Task statement
Leave the pictures out and reproduce all the entries word for word.

Supplied entries Start Marker

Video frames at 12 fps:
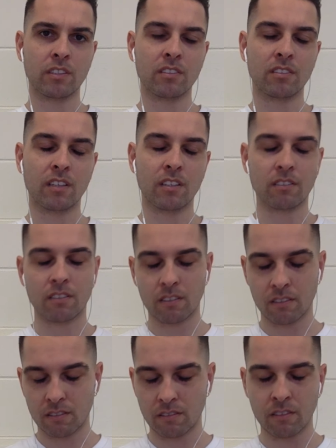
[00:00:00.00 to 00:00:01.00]
these things,
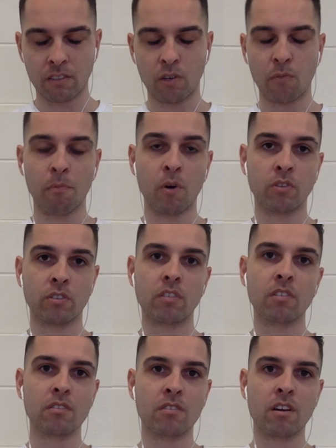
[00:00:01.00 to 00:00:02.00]
you know, most of
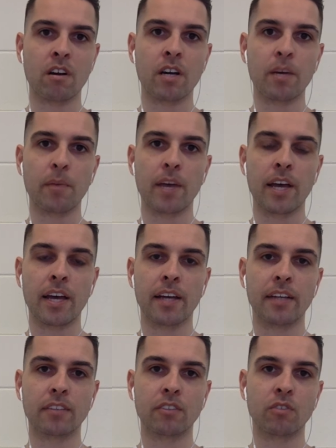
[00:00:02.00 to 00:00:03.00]
the time.
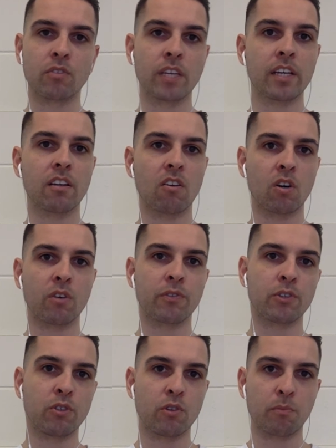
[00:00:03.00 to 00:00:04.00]
And so they can
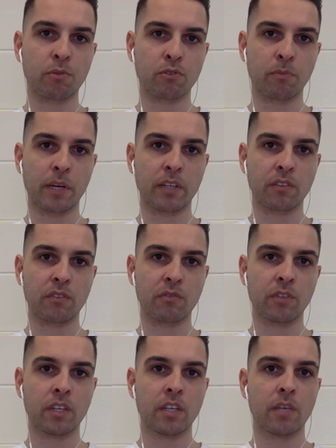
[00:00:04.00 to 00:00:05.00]
offer you a perspective
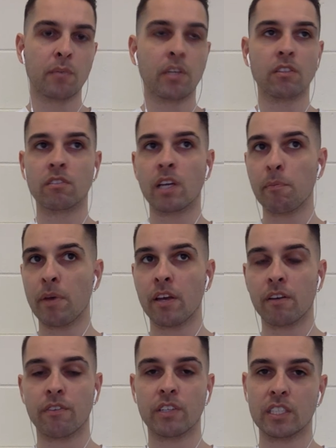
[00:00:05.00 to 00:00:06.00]
because they may
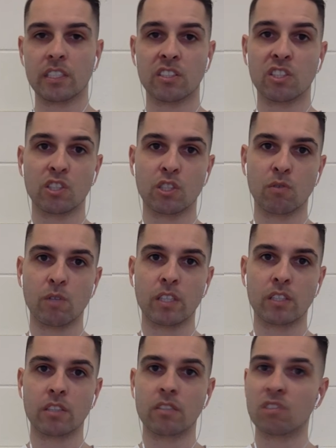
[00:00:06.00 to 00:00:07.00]
have had a
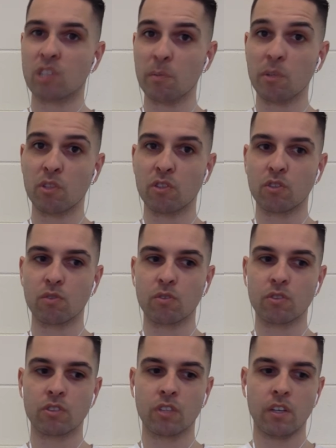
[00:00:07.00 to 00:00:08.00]
situation similar to
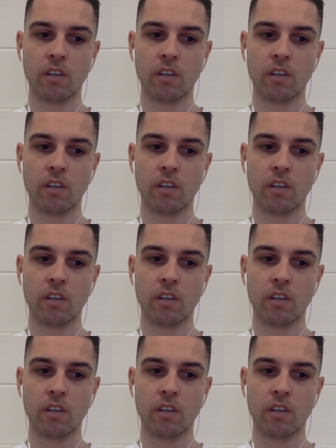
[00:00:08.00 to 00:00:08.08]
yours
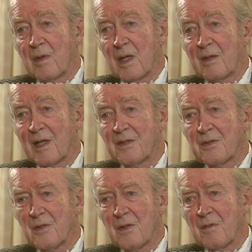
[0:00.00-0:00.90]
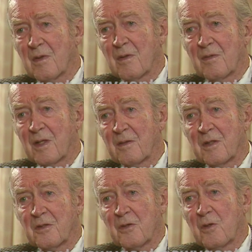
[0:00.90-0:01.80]
That, that's sort of the thing
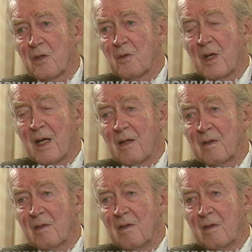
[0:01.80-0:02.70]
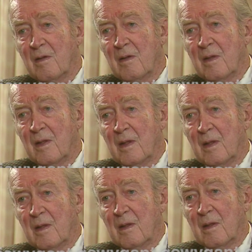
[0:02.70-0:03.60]
that's going around.
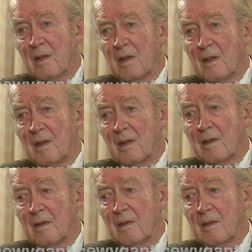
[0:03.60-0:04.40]
Uh,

Supplied entries End Marker

Reply to the exercise
Video frames at 12 fps:
[00:00:00.00 to 00:00:01.00]
these things,
[00:00:01.00 to 00:00:02.00]
you know, most of
[00:00:02.00 to 00:00:03.00]
the time.
[00:00:03.00 to 00:00:04.00]
And so they can
[00:00:04.00 to 00:00:05.00]
offer you a perspective
[00:00:05.00 to 00:00:06.00]
because they may
[00:00:06.00 to 00:00:07.00]
have had a
[00:00:07.00 to 00:00:08.00]
situation similar to
[00:00:08.00 to 00:00:08.08]
yours
[0:00.00-0:00.90]
[0:00.90-0:01.80]
That, that's sort of the thing
[0:01.80-0:02.70]
[0:02.70-0:03.60]
that's going around.
[0:03.60-0:04.40]
Uh,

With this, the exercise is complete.